Do you run a website, are you a mobile app owner, or do you provide Internet-based service to your clients? If yes, you most likely render electronic services and should have suitably prepared regulations.
Pursuant to the Act on Rendering Electronic Services, e-service rendering should be construed as the performance of a service rendered without the parties being concurrently present (i.e. rendered remotly), by way of data transmission at an individual request of the service recipient, sent and received via devices for electronic data processing, including digital compression, as well as for data storage, with the service being dispatched, received, or transmitted via a telecommunication network, in the understanding of the Act on Telecommunication Law. In the light of the quoted definition, all Internet-based services are services rendered electronically. As a consequence, according to Art. 8 of the Act on Rendering Electronic Services, every provider of such a service should prepare according regulations and make them available free of charge to all potential service recipients.

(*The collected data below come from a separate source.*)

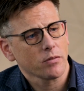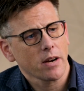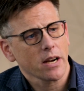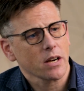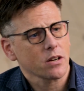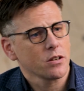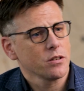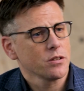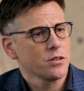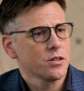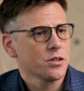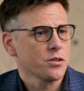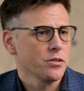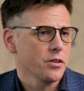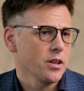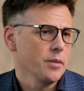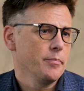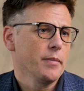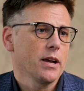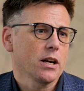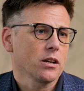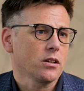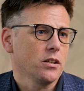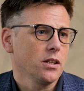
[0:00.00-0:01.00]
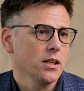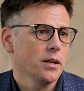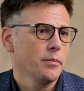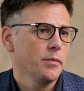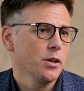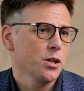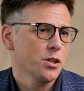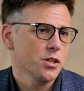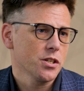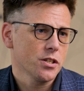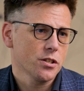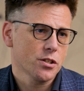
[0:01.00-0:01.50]
record to the medical
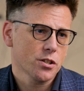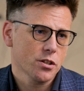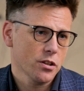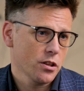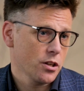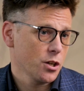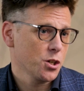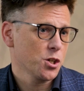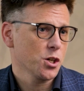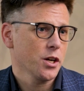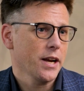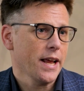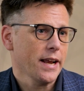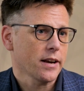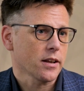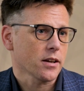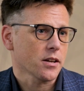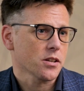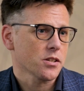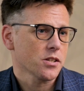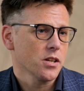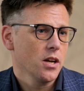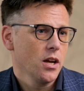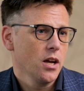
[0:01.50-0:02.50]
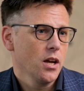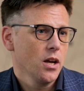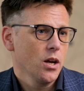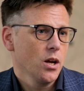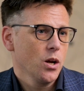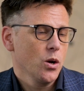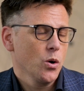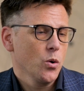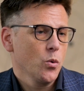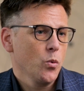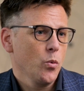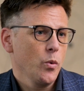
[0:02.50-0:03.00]
images to the genetics,
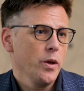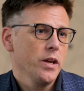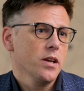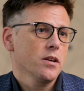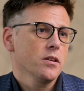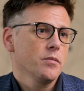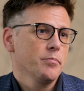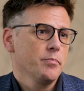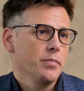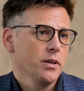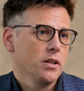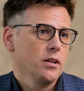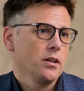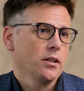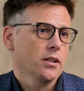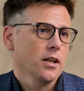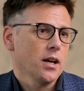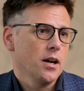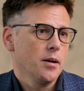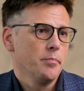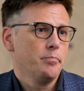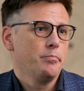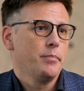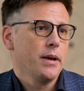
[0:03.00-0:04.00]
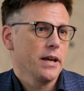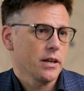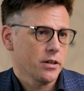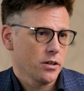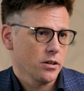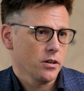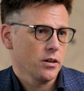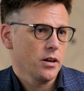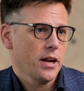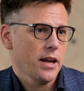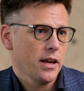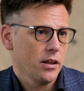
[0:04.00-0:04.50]
we can build a
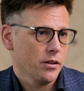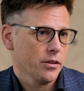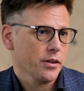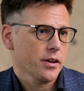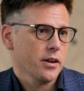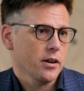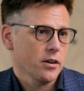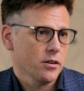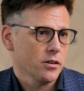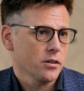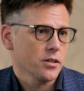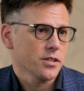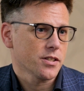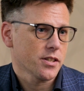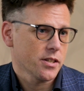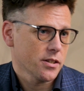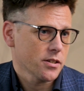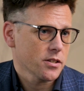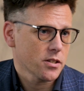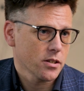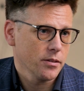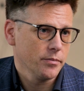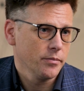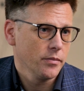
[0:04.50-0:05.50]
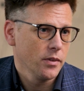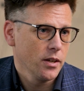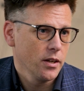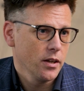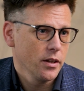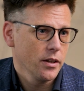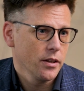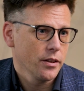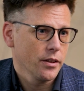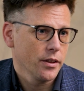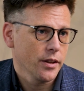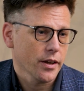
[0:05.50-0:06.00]
better healthcare system
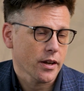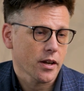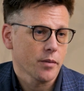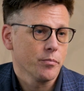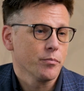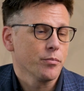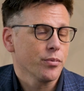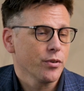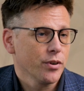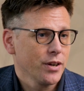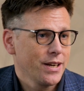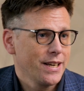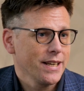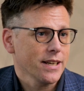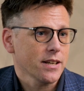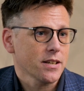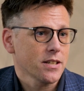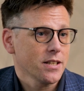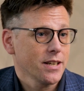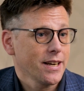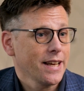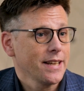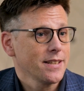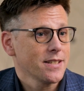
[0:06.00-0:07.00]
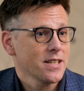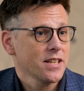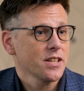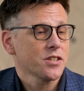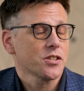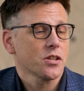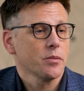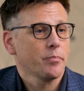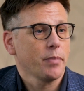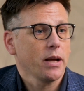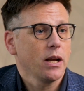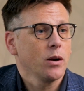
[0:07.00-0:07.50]
that can predict and
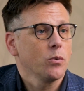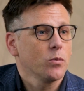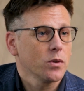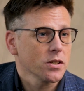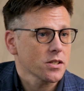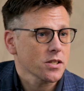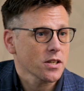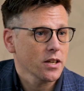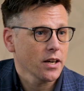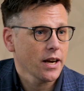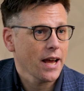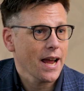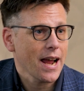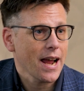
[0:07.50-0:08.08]
anticipate what's going to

The Act on Rendering Electronic Services does not define what exactly e-service regulations should contain. Art. 8 Sec. 3 indicates only that such regulations shall define in particular:
- types and scope of services rendered electronically;
- terms and conditions of e-service rendering, including the technical requirements requisite for co-operation with the tele-information system used by the service provider, as well as a ban on service recipient’s providing content of an unlawful nature;
- terms and conditions of concluding and terminating agreements on e-service rendering;
- complaint procedure.
The expression “in particular” implies that e-service regulations should also contain other elements defining detailed e-service rendering rules. Art. 8 Sec. 4 of the Act provides that “a service provider shall render e-services according to the regulations”. While drawing up regulations, one should also remember, on the one hand, to secure their own interest, and on the other hand – to avoid so-called abusive clauses, whose appearance in the regulations may cause an intervention (a law suit) by organisations dealing with consumer interest protection.
E-service regulations are best published on the website or in the application via which the service is rendered. Regulations should be also made available at every request of a service recipient in a way that enables obtaining, viewing, and fixing the content of the regulations via the tele-information system used by the service recipient.
What is one liable to for failure to provide regulations?
The Act on Rendering Electronic Services does not provide for imposing any sanctions on service providers for failure to provide relevant regulations. However, it should not be forgotten that there is the Act on Competition and Consumer Protection. Indeed, failure to make suitable regulations available to one’s service recipients before the service commencement constitutes a practice infringing collective consumers’ interests, as referred to in Art. 24 Sec. 2 of the Act on Competition and Consumer Protection. In the event that happens, the President of the Office of Competition and Consumer Protection may impose on the infringing entrepreneur a pecuniary penalty amounting to up to 10% of the turnover generated in the financial year preceding the year when the penalty was imposed.